From: Jon Heggland <>
Date: Mon, 03 Dec 2007 19:43:08 +0100
Message-ID: <fj1iog$vcc$>

Quoth David Cressey:
> I don't think of "formal" as a code word for "scientific". In fact, I
> don't even think "engineering" is code for "scientific". Science is about
> discovery. Engineering is about invention. There is a lot of overlap in the
> language, the tools, the method and the mode of thought. But they aren't
> interchageable.

Yes, I was being sloppy. My (poor) defense is that the Norwegian word for science ("vitenskap") is used rather more broadly than the English term.

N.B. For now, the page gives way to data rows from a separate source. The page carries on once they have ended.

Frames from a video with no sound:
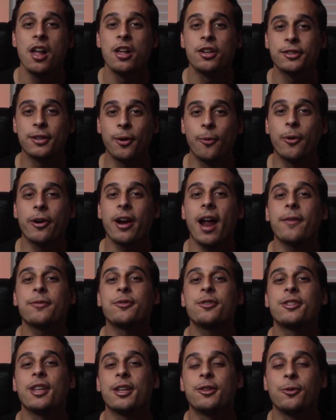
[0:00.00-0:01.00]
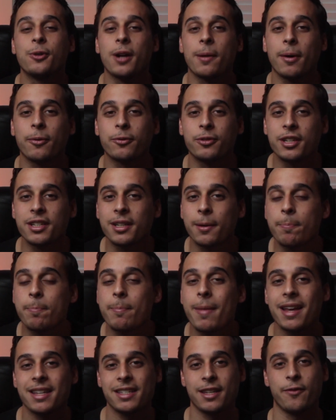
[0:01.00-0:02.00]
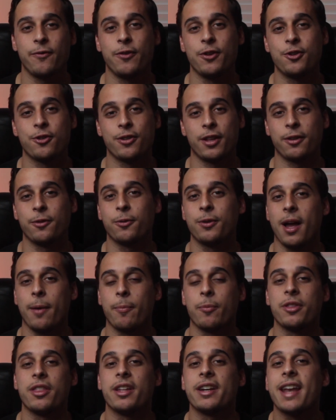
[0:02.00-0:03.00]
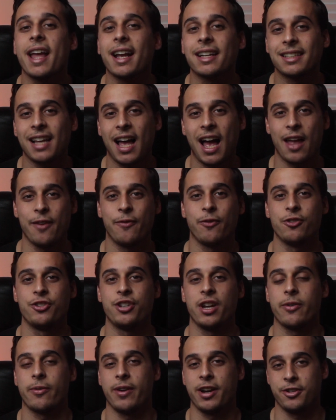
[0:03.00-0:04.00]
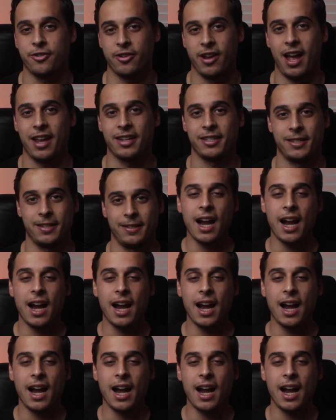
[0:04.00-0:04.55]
So we'll have to stay tuned about this amazing feature that could come with the next iPhone generation, guys.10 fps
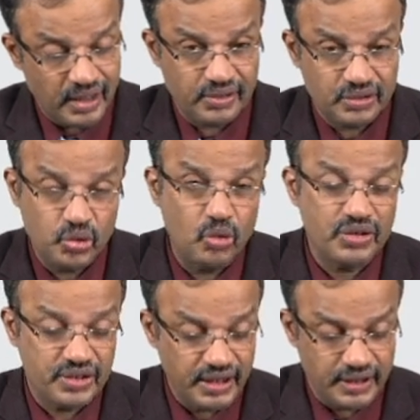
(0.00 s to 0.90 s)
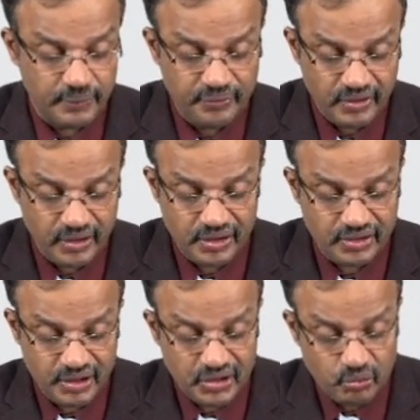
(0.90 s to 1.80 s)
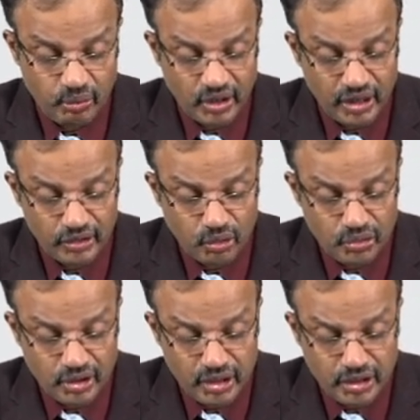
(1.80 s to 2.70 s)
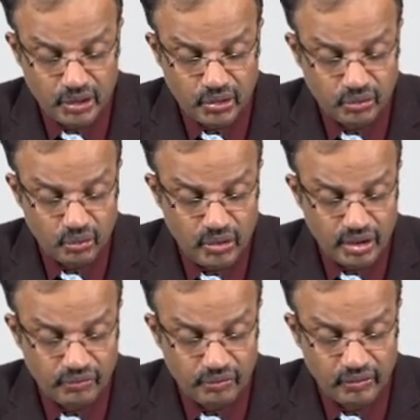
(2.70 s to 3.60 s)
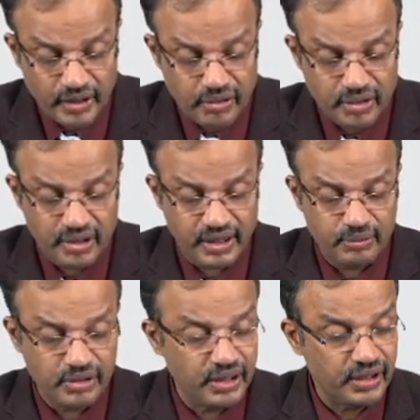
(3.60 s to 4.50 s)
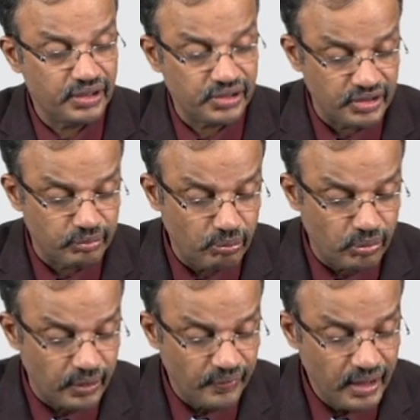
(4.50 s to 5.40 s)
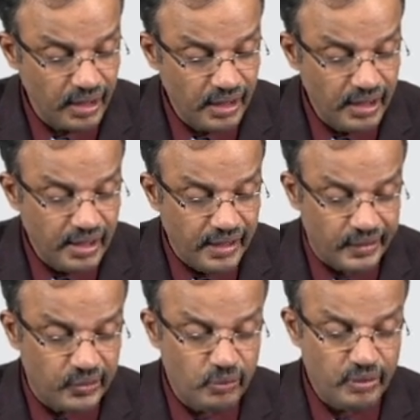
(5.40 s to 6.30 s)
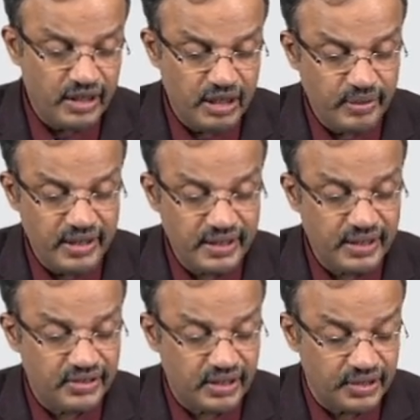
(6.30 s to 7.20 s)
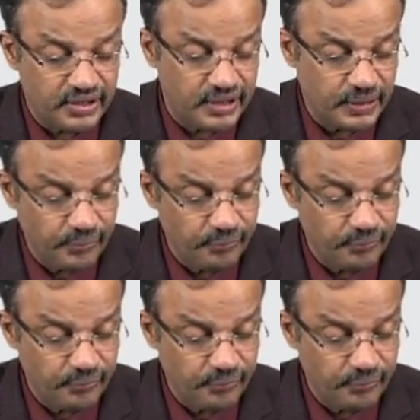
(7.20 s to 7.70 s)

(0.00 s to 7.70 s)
at the stroma site, increase the risk by 100 to 500 times it increases. Remember, acromegaly may increase the risk.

> And I'll accept that information systems evolve along with changing
> requirements. But
> I'll also claim that some good analysis can accomplish in weeks when take
> months worth of iterative development.

Yes, but despite my nifty definition, I still have a hard time separating analysis and design/development. I find it very difficult to imagine one without the other.

> It would be interesting to know if there is a way of deriving relvars from
> some form of data analysis that doesn't involve ER. I am convinced that a
> set of relvars embeds design decisions, but I don't know from direct
> experience. What do you say?

Well, what do you mean by "design decisions"? Relvars and constraints (including, but not limited to, keys and foreign keys) represent business rules. A specification of business rules seems like a natural product of analysis to me. Of course, you could start with the business rules and go to relvars from there. Or use ORM (in my opinion, ORM is quite different from E/R), but the end product of ORM analysis (I know, it's not just a diagramming notation ("boxology"), but a method(ology)) is no more and no less than a set of relvars and domains with possreps. This might (or might not) be troublesome if I were to implement a database with a non-relational tool, but fortunately, I've never had to.

I'd say a relvar specification (which may take the form of an ORM diagram, or prose predicates) is an excellent goal for data analysis. That it is very simple to implement in the relational model is a strength of RM, not a weakness of the spec.

>> I don't consider foreign keys all that special. It always annoys me when
>> someone says that foreign keys signify relationships. They don't; they
>> /constrain/ relationships. Relationships are given by attributes being
>> defined over the same domain (although this makes far more sense if your
>> DBMS has proper domain support). Anyway, I don't feel the need to talk
>> much about foreign keys. I talk about identifiers (key constraints), and
>> say that this column/attribute is the same as that.

> The word "signify" strikes me as odd and stilted in this context. I prefer
> to say that "foreign keys represent relationships."

Yes, that sounds better. I still say it's wrong, though.